Exercise materials: Begin
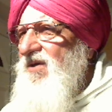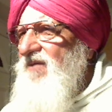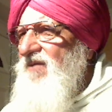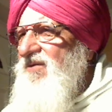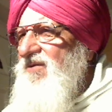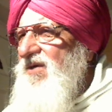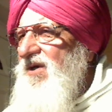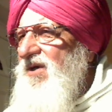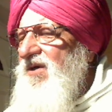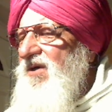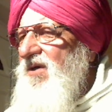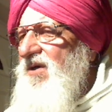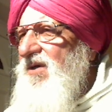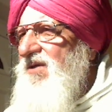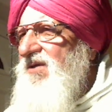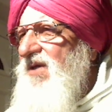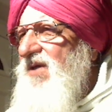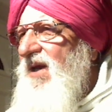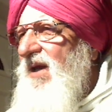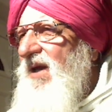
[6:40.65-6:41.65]
of Satan
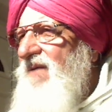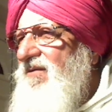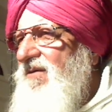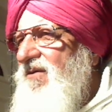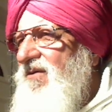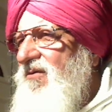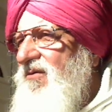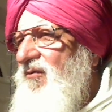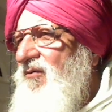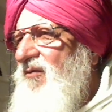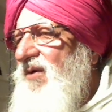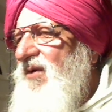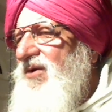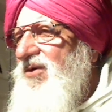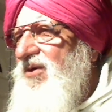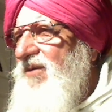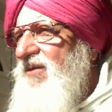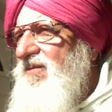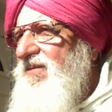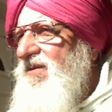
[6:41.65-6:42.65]
is left to
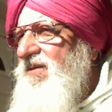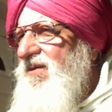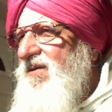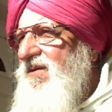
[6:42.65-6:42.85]
worship.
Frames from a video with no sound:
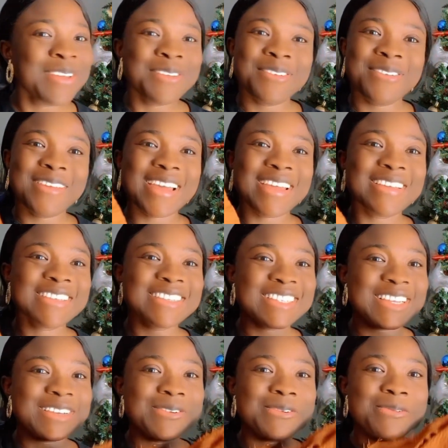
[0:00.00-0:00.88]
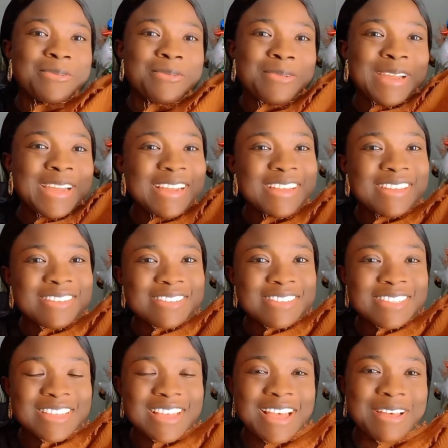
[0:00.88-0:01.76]
We are using a wrinkle
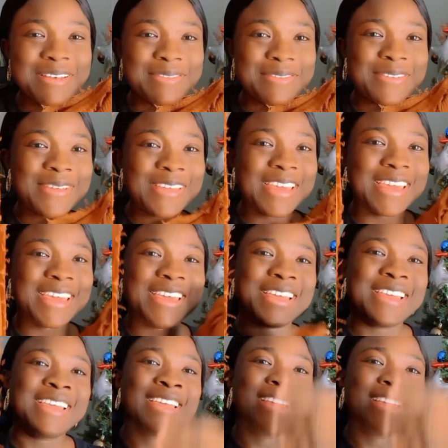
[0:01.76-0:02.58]
scarf, okay,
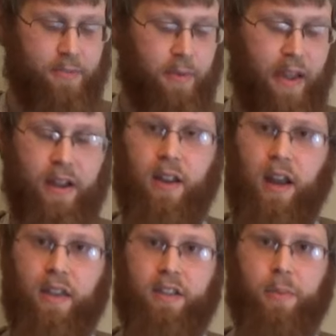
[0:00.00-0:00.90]
But
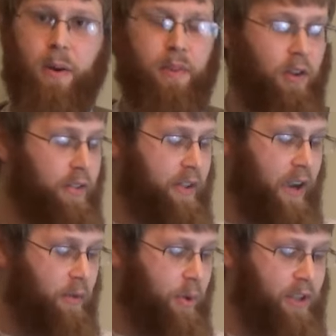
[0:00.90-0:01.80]
that's probably the only thing
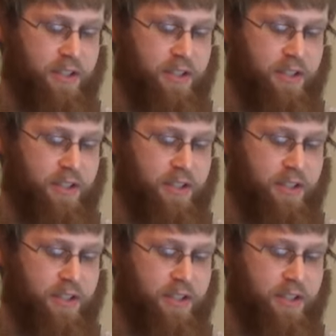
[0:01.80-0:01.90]
I'd really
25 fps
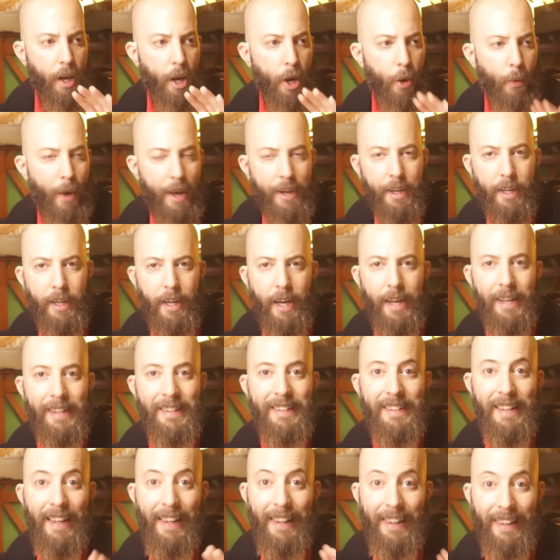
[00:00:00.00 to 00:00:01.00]

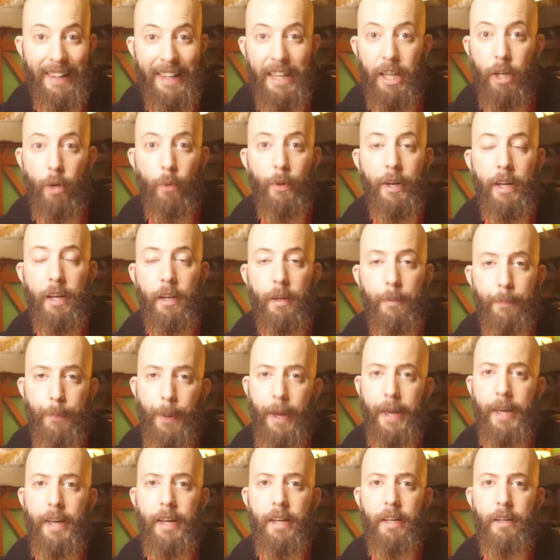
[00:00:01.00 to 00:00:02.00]
eradicate lingering
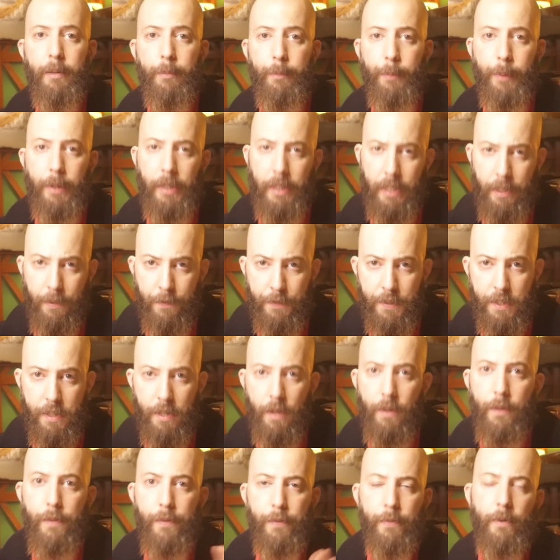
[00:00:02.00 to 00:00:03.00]
pagan
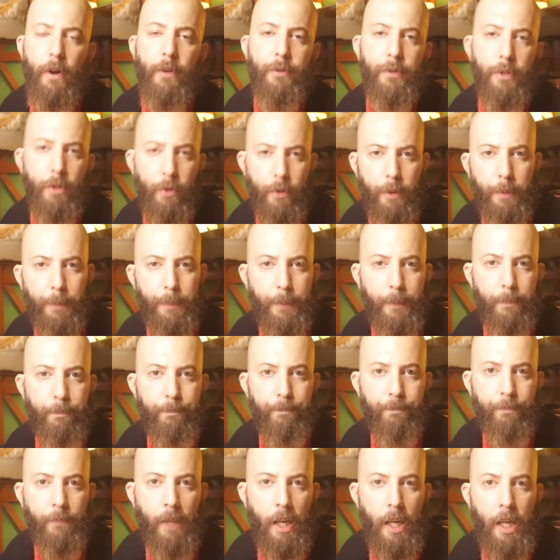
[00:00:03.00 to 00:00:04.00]
beliefs throughout Europe.
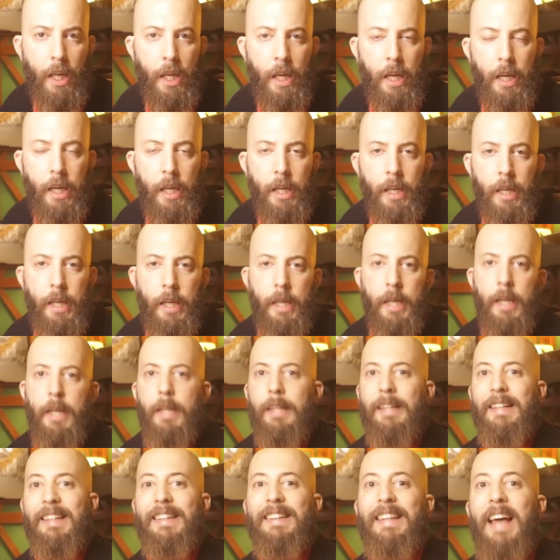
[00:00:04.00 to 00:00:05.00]

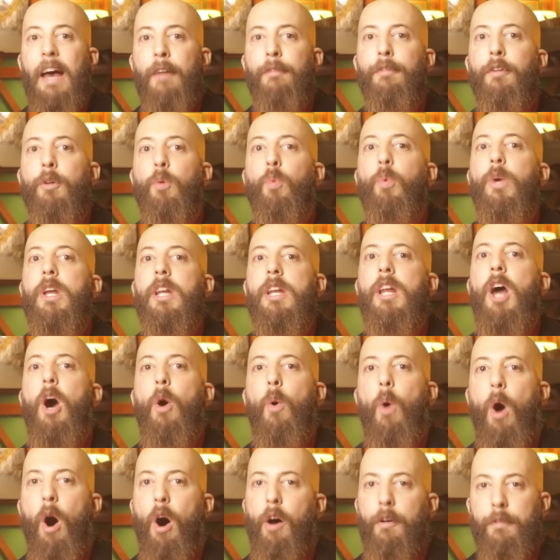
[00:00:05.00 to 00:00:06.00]
The devil we
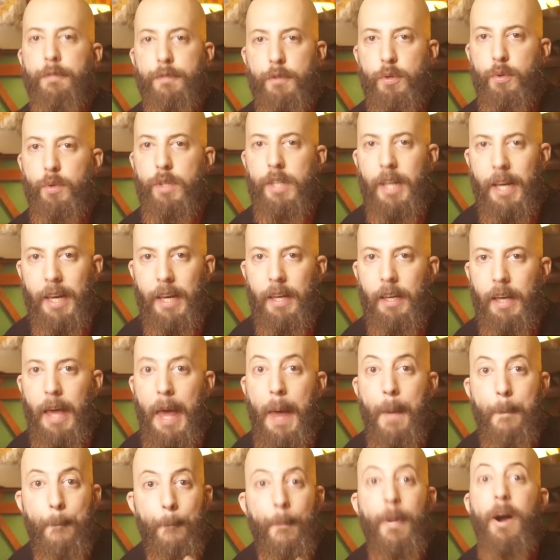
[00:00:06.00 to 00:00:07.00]
know of today
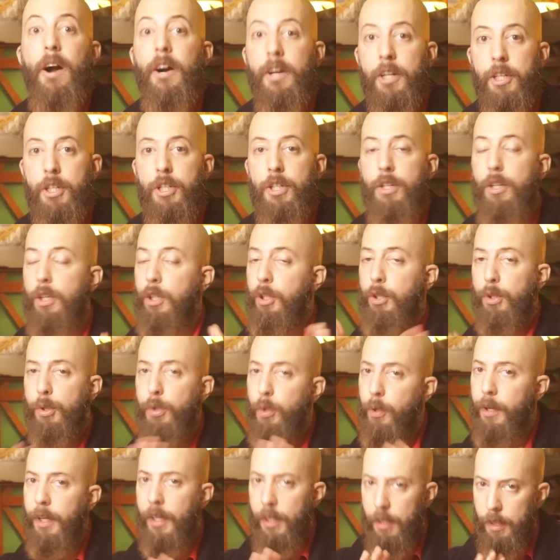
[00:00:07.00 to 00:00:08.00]
emerged
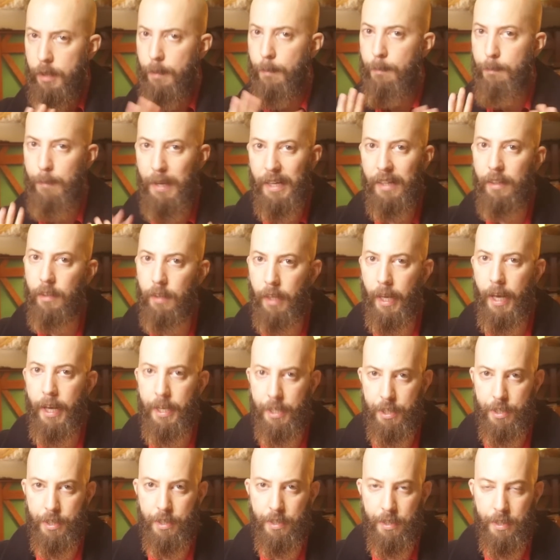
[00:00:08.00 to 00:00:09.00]
during the Middle
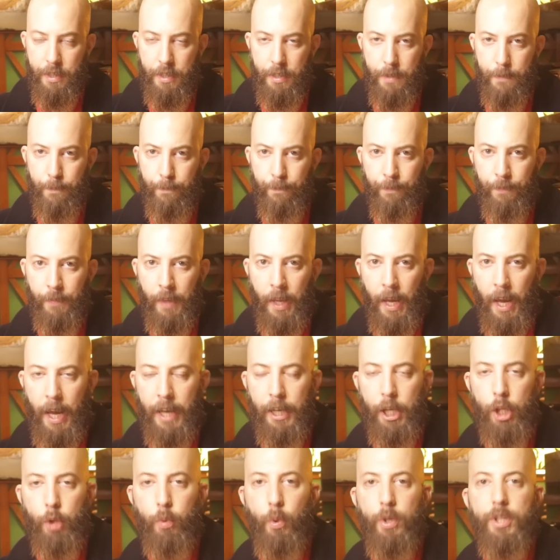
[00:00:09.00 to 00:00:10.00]
Ages,
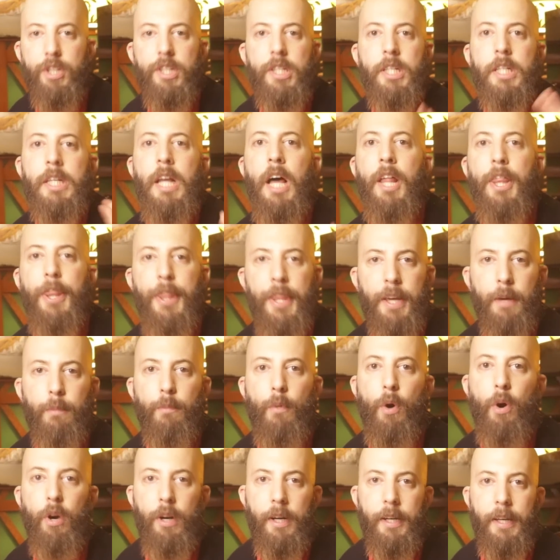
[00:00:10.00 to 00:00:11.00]
and it was nothing
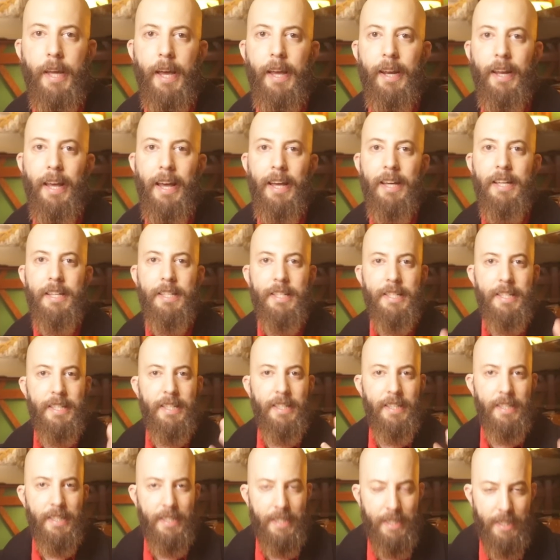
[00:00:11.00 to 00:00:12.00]
more than a
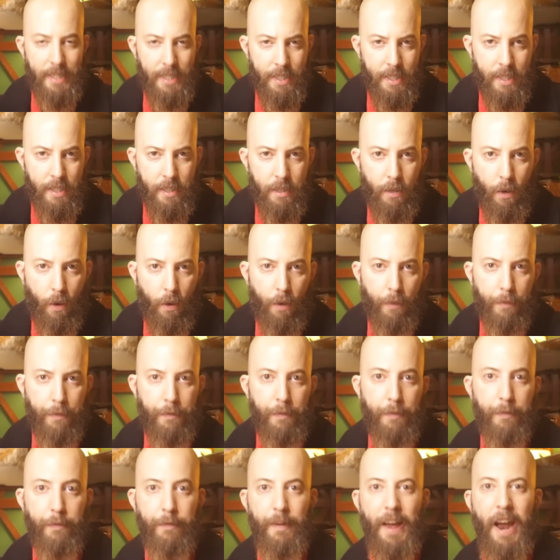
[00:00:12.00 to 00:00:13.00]
synthesis
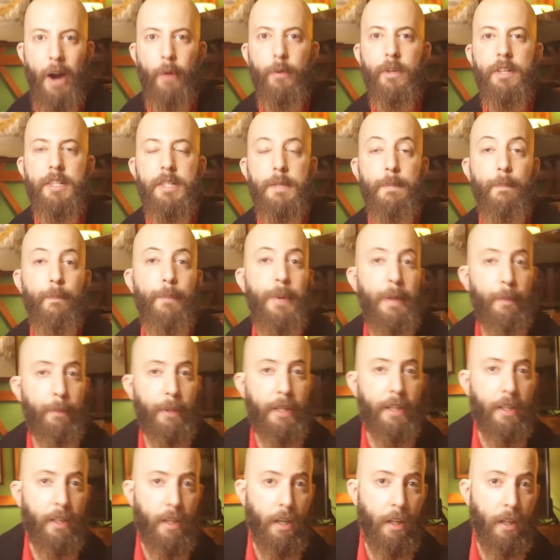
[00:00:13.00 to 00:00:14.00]
of various
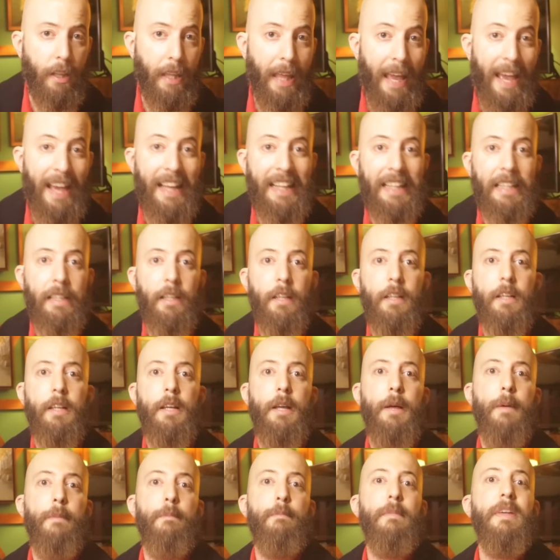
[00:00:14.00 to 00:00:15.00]
biblical and
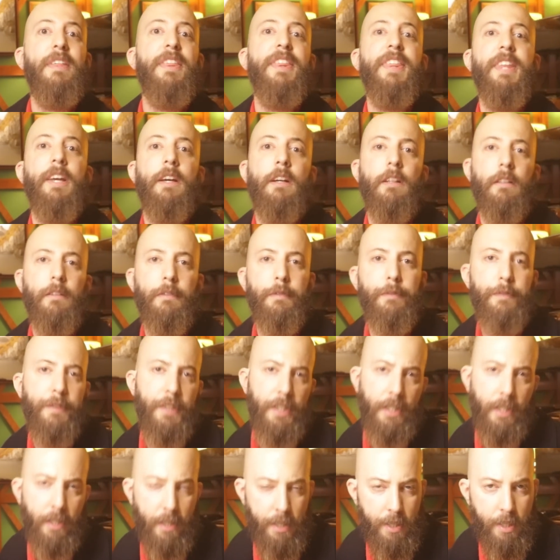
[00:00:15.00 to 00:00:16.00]
mythical
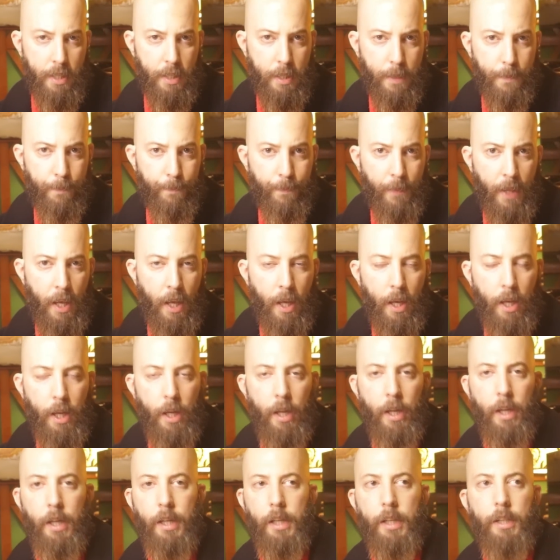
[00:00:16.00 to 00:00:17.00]
figures.
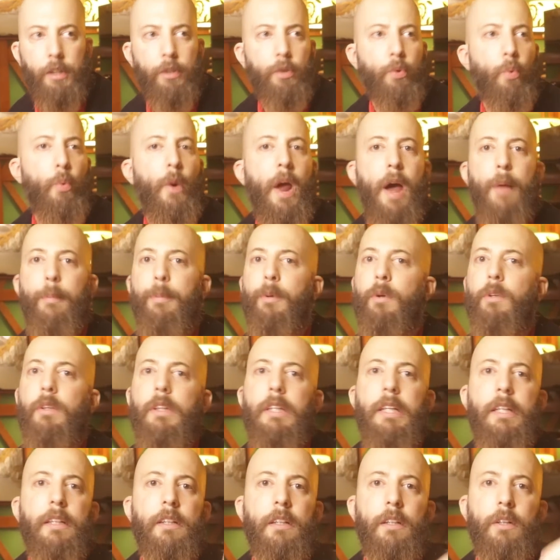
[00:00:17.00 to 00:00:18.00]
The rebel
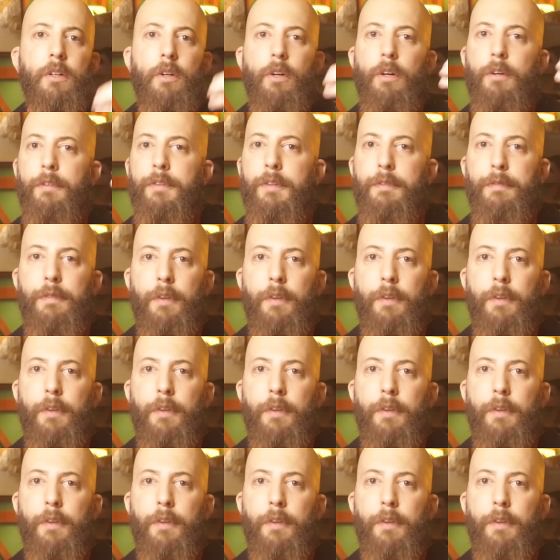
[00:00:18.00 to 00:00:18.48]
leader of the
Exercise materials: End
Please restate each entry exactly, but drop any picture it holds.

Response to the exercise:
[6:40.65-6:41.65]
of Satan
[6:41.65-6:42.65]
is left to
[6:42.65-6:42.85]
worship.
Frames from a video with no sound:
[0:00.00-0:00.88]
[0:00.88-0:01.76]
We are using a wrinkle
[0:01.76-0:02.58]
scarf, okay,
[0:00.00-0:00.90]
But
[0:00.90-0:01.80]
that's probably the only thing
[0:01.80-0:01.90]
I'd really
25 fps
[00:00:00.00 to 00:00:01.00]

[00:00:01.00 to 00:00:02.00]
eradicate lingering
[00:00:02.00 to 00:00:03.00]
pagan
[00:00:03.00 to 00:00:04.00]
beliefs throughout Europe.
[00:00:04.00 to 00:00:05.00]

[00:00:05.00 to 00:00:06.00]
The devil we
[00:00:06.00 to 00:00:07.00]
know of today
[00:00:07.00 to 00:00:08.00]
emerged
[00:00:08.00 to 00:00:09.00]
during the Middle
[00:00:09.00 to 00:00:10.00]
Ages,
[00:00:10.00 to 00:00:11.00]
and it was nothing
[00:00:11.00 to 00:00:12.00]
more than a
[00:00:12.00 to 00:00:13.00]
synthesis
[00:00:13.00 to 00:00:14.00]
of various
[00:00:14.00 to 00:00:15.00]
biblical and
[00:00:15.00 to 00:00:16.00]
mythical
[00:00:16.00 to 00:00:17.00]
figures.
[00:00:17.00 to 00:00:18.00]
The rebel
[00:00:18.00 to 00:00:18.48]
leader of the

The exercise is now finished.